--- DATA TO EXAMINE ---

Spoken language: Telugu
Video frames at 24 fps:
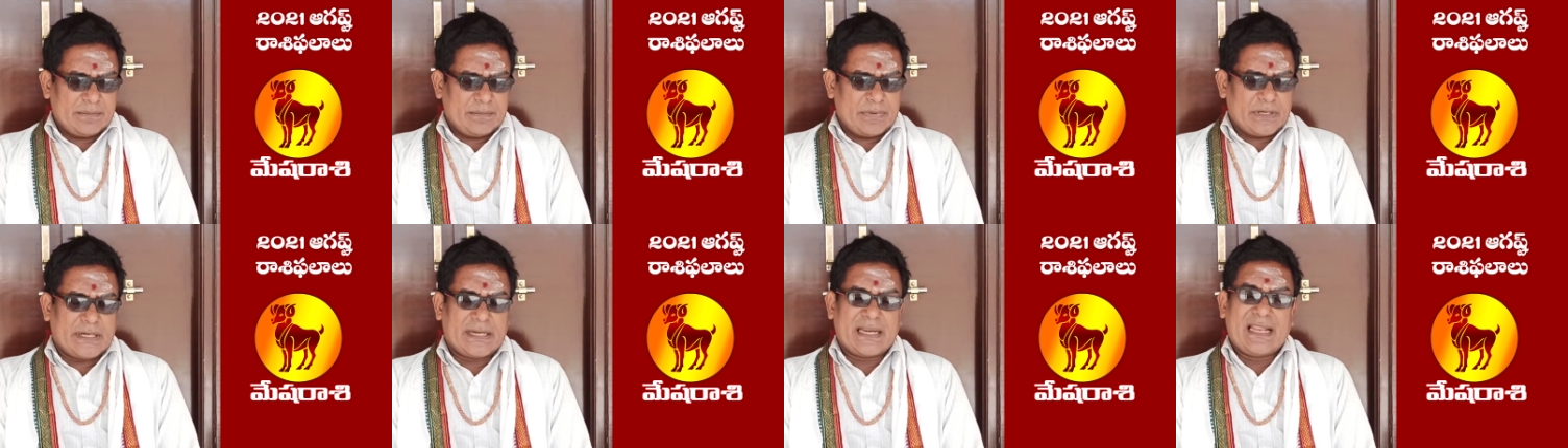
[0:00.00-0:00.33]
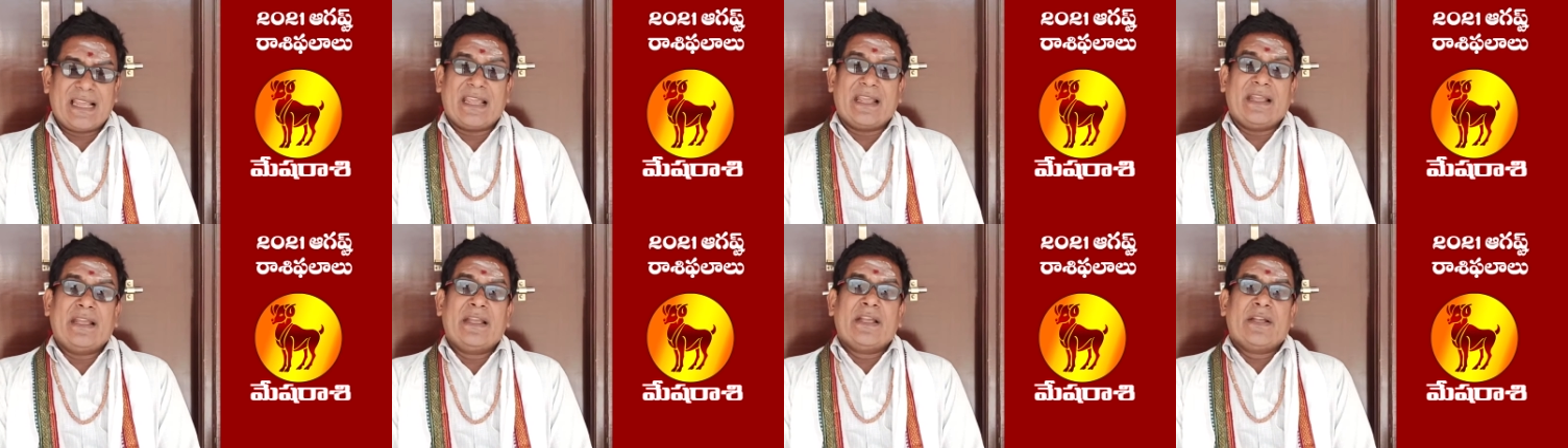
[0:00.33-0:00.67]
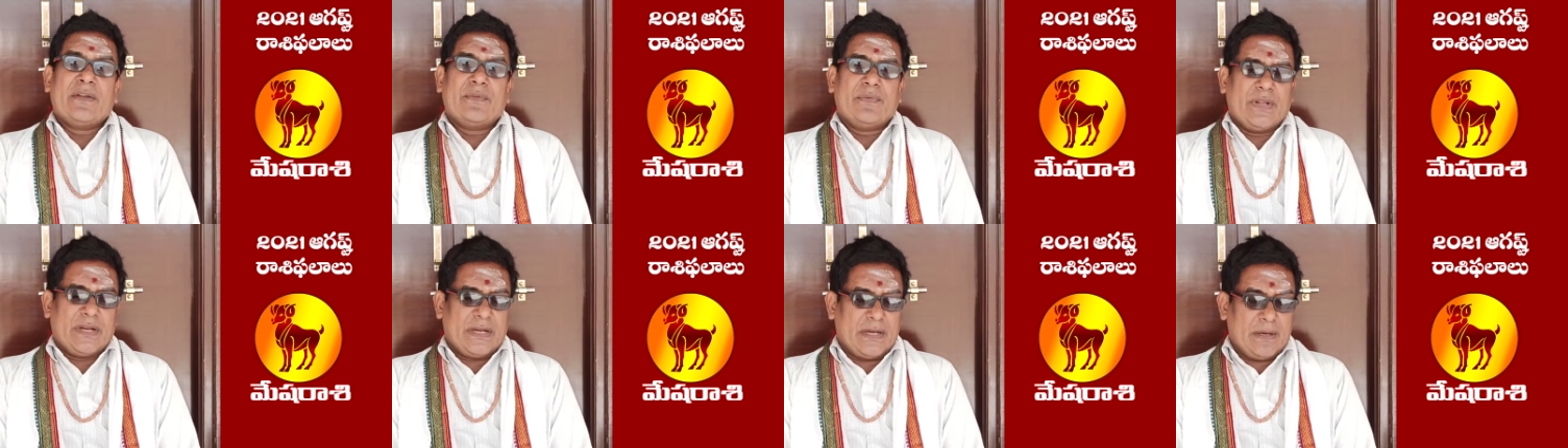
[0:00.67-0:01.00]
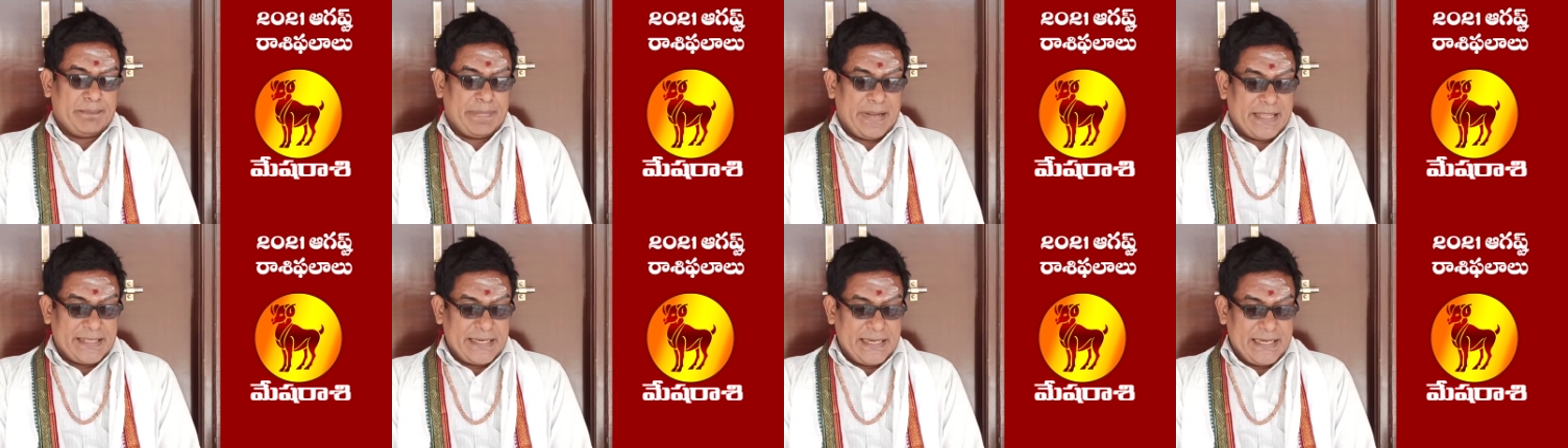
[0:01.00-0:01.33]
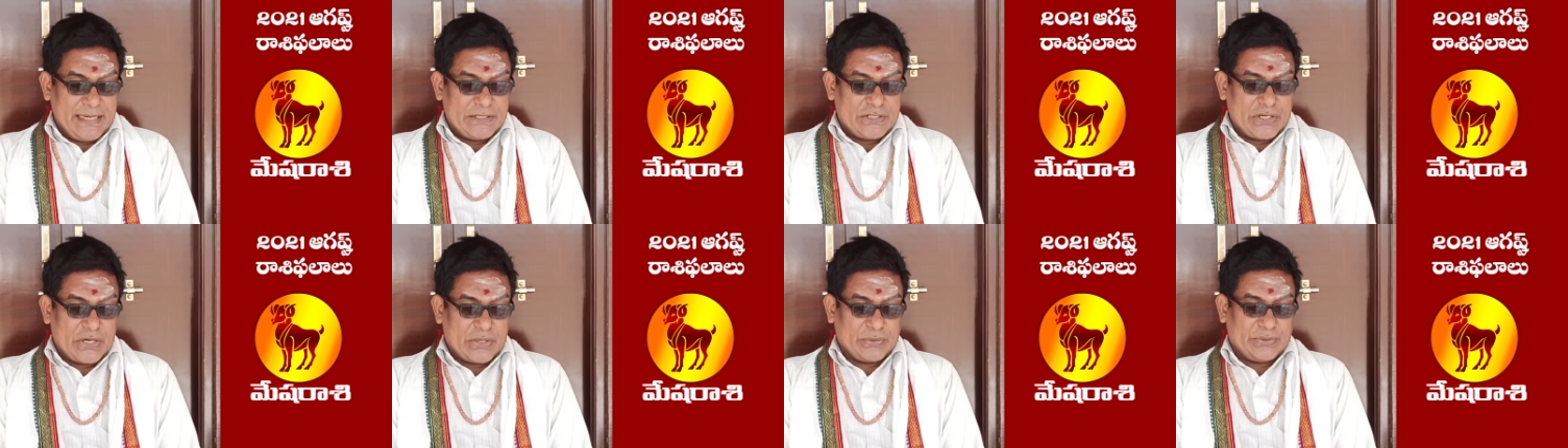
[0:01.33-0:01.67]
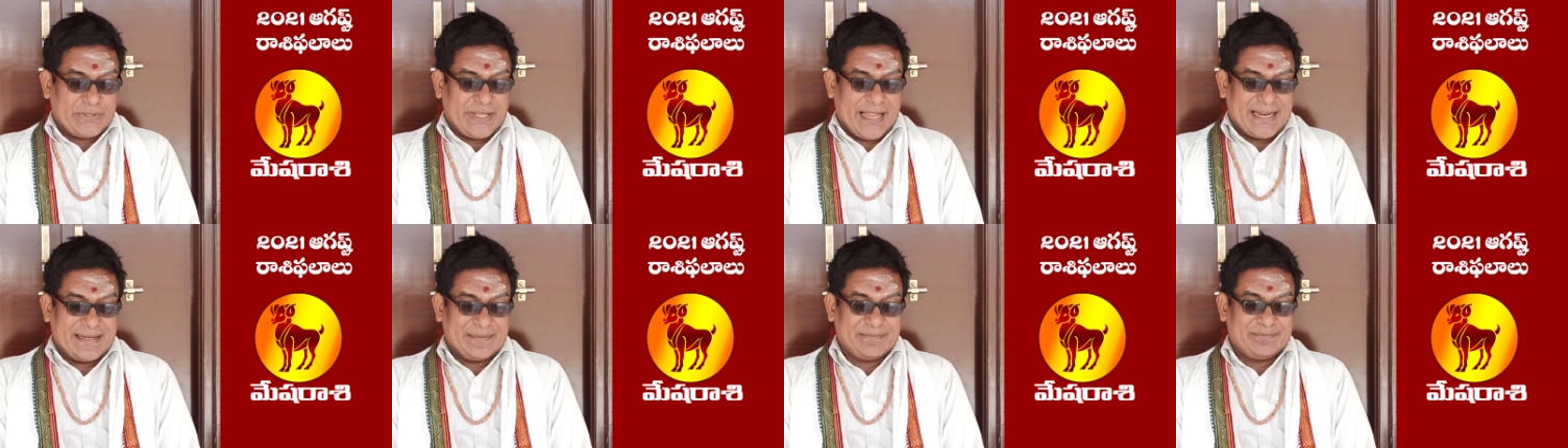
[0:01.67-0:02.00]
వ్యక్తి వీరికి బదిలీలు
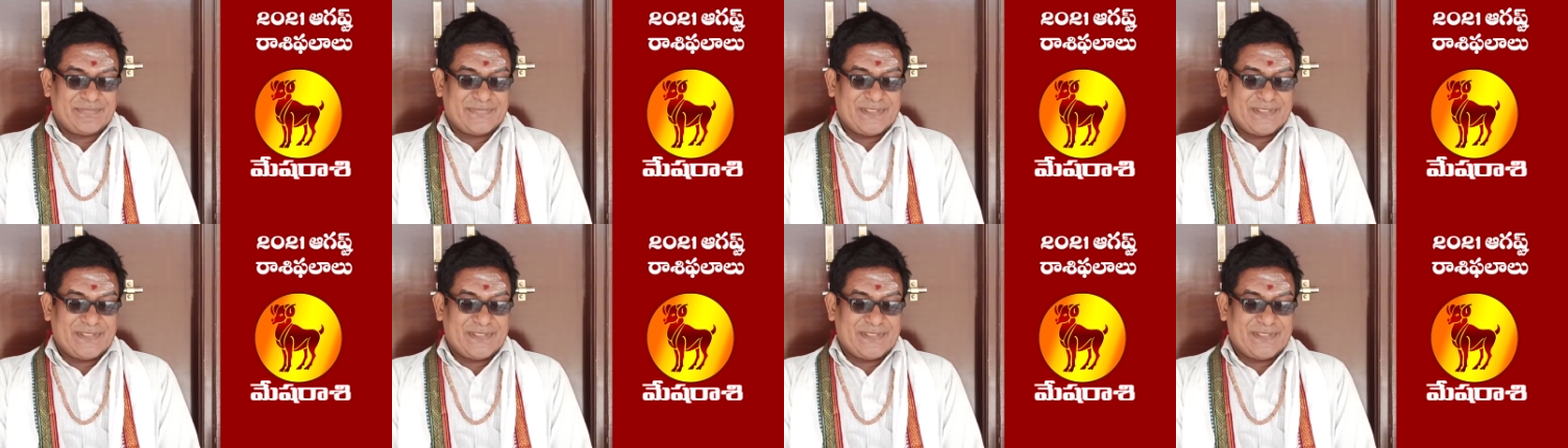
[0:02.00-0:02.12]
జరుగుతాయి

---

[PROMPT] Transcribe the material above in full. No picture is to be copied.

[PROBLEM SOLUTION]
Spoken language: Telugu
Video frames at 24 fps:
[0:00.00-0:00.33]
[0:00.33-0:00.67]
[0:00.67-0:01.00]
[0:01.00-0:01.33]
[0:01.33-0:01.67]
[0:01.67-0:02.00]
వ్యక్తి వీరికి బదిలీలు
[0:02.00-0:02.12]
జరుగుతాయి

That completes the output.